[EXERCISE REQUIREMENTS] A word-for-word copy of the records is needed, with every picture left out.

[Stored data entries]
-- Opening Marker --

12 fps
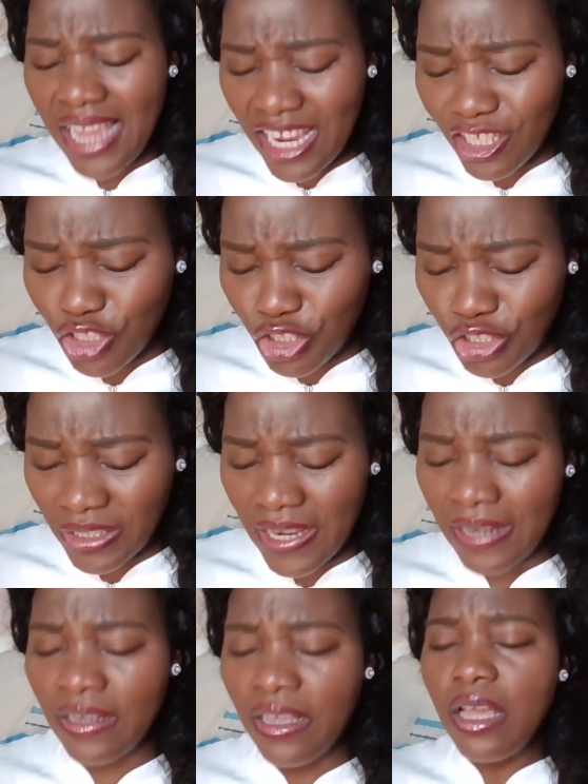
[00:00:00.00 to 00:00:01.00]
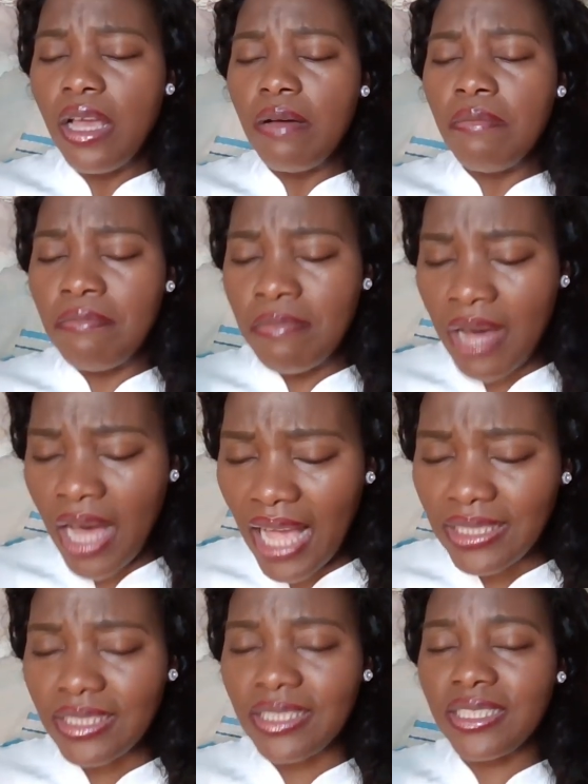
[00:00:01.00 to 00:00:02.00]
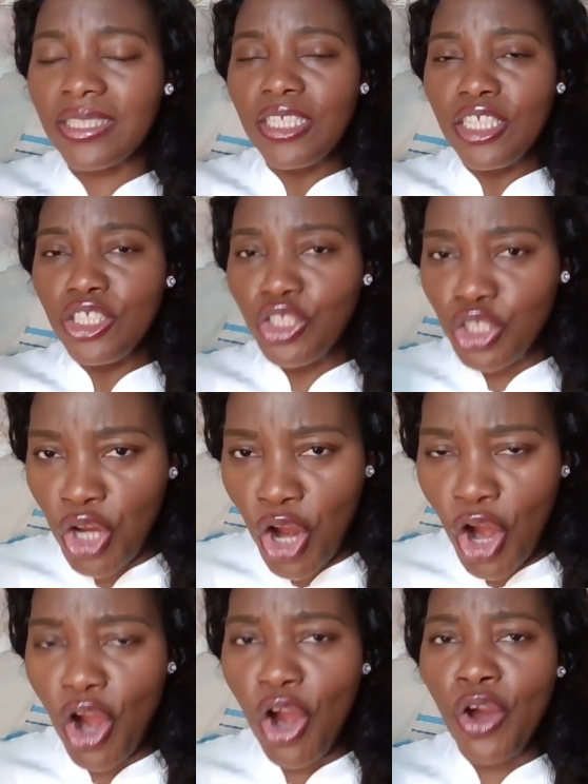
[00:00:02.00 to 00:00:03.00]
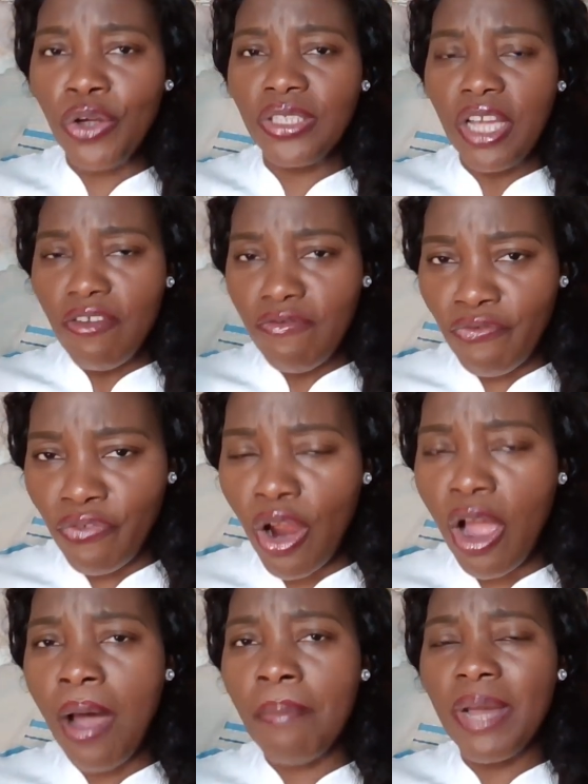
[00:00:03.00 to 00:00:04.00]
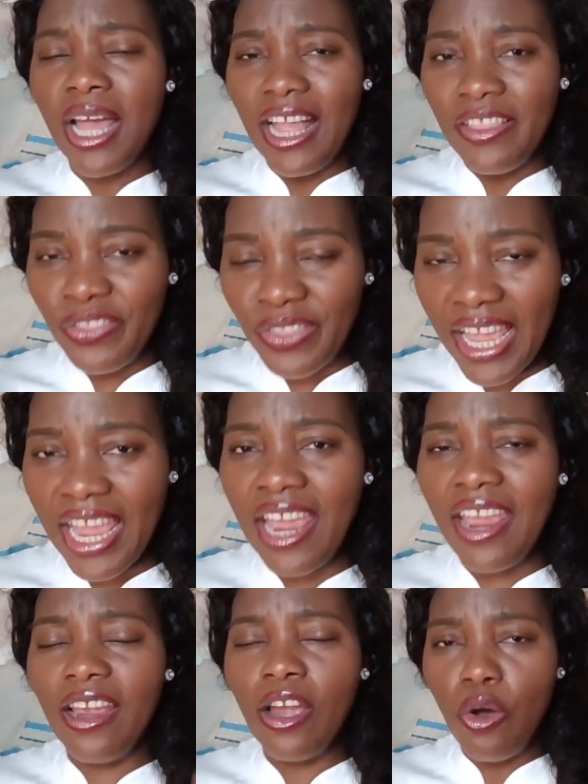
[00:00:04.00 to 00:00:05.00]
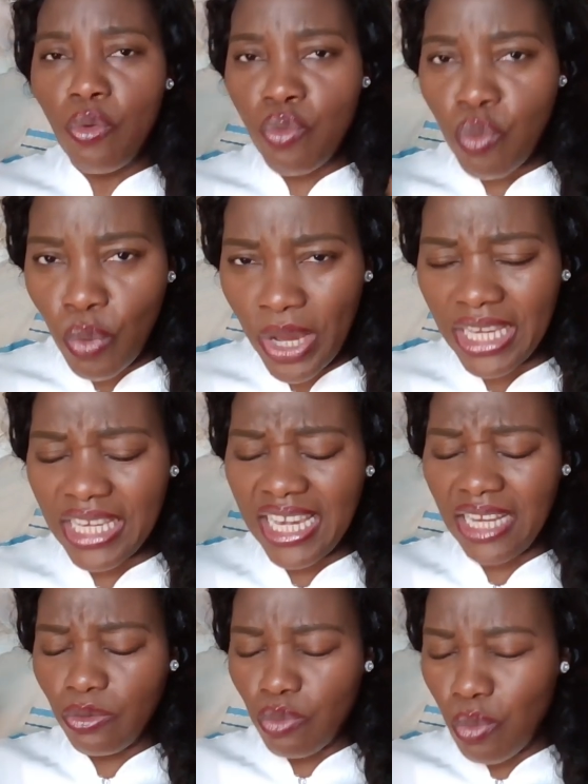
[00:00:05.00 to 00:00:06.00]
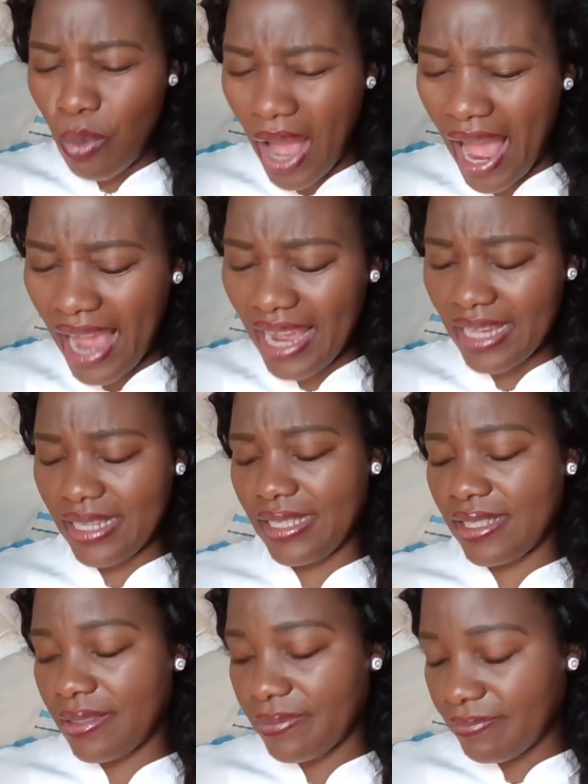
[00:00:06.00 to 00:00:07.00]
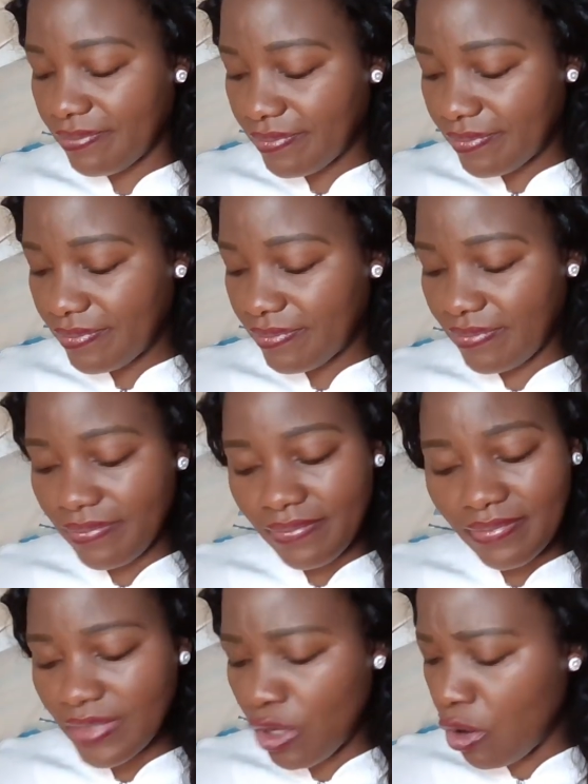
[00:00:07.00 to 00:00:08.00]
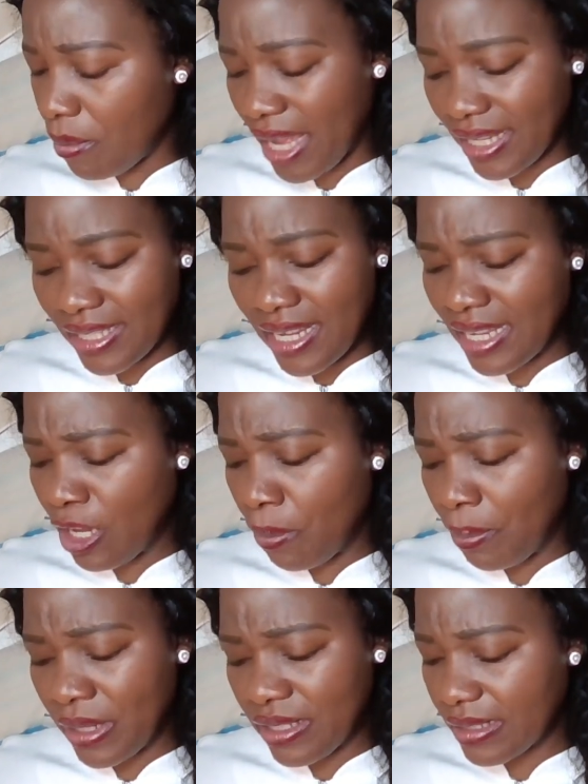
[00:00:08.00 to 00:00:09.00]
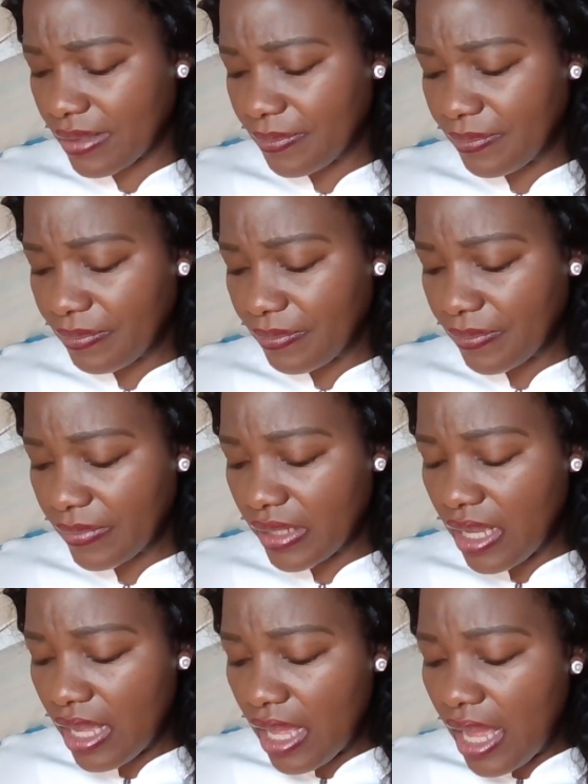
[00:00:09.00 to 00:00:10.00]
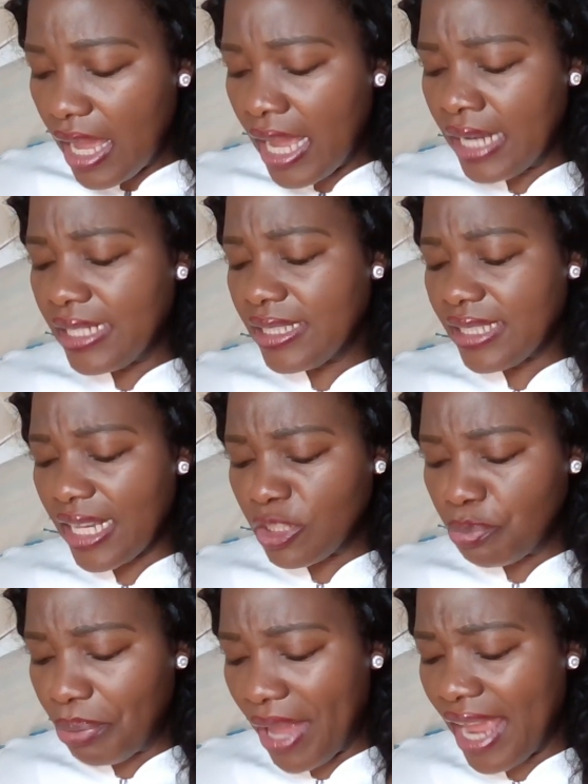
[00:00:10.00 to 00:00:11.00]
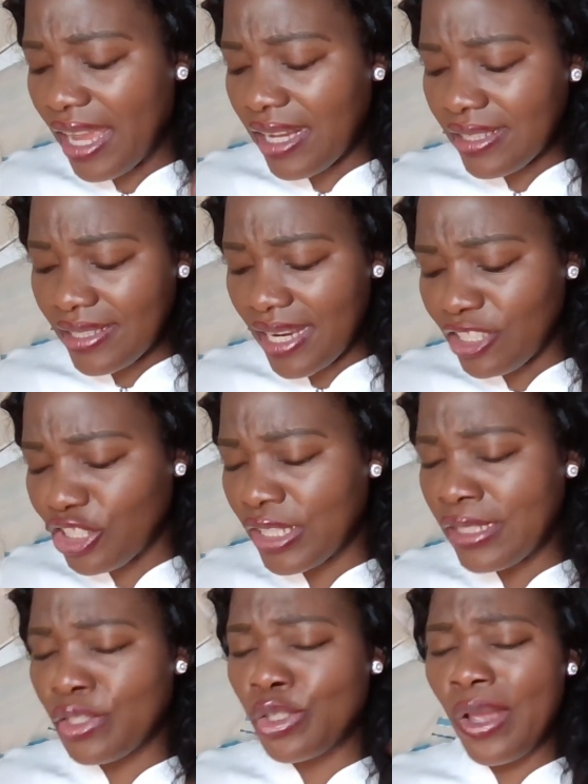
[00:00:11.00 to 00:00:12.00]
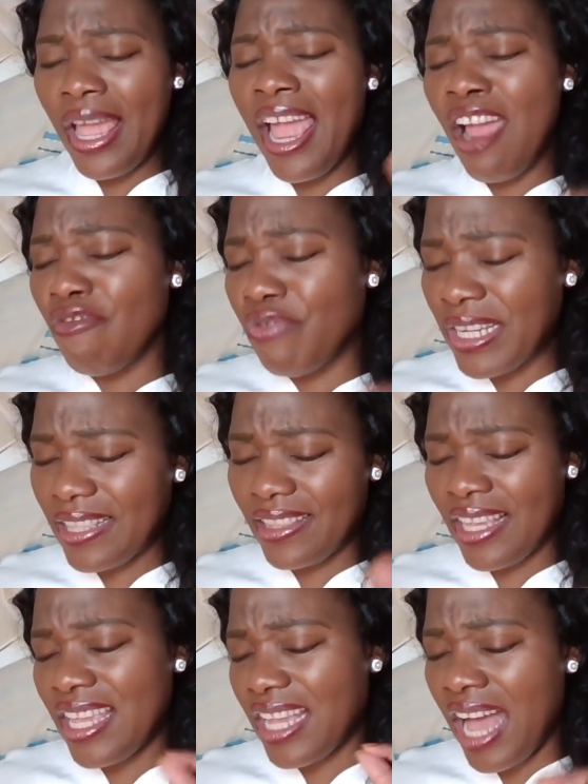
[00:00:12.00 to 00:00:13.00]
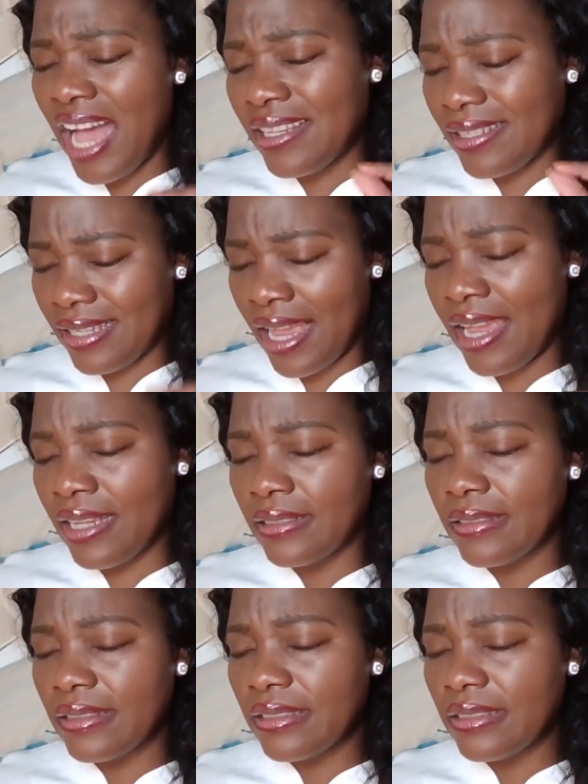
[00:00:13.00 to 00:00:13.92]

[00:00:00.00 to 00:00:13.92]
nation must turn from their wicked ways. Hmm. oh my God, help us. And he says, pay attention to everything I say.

-- Closing Marker --

[EXERCISE OUTPUT]
12 fps
[00:00:00.00 to 00:00:01.00]
[00:00:01.00 to 00:00:02.00]
[00:00:02.00 to 00:00:03.00]
[00:00:03.00 to 00:00:04.00]
[00:00:04.00 to 00:00:05.00]
[00:00:05.00 to 00:00:06.00]
[00:00:06.00 to 00:00:07.00]
[00:00:07.00 to 00:00:08.00]
[00:00:08.00 to 00:00:09.00]
[00:00:09.00 to 00:00:10.00]
[00:00:10.00 to 00:00:11.00]
[00:00:11.00 to 00:00:12.00]
[00:00:12.00 to 00:00:13.00]
[00:00:13.00 to 00:00:13.92]

[00:00:00.00 to 00:00:13.92]
nation must turn from their wicked ways. Hmm. oh my God, help us. And he says, pay attention to everything I say.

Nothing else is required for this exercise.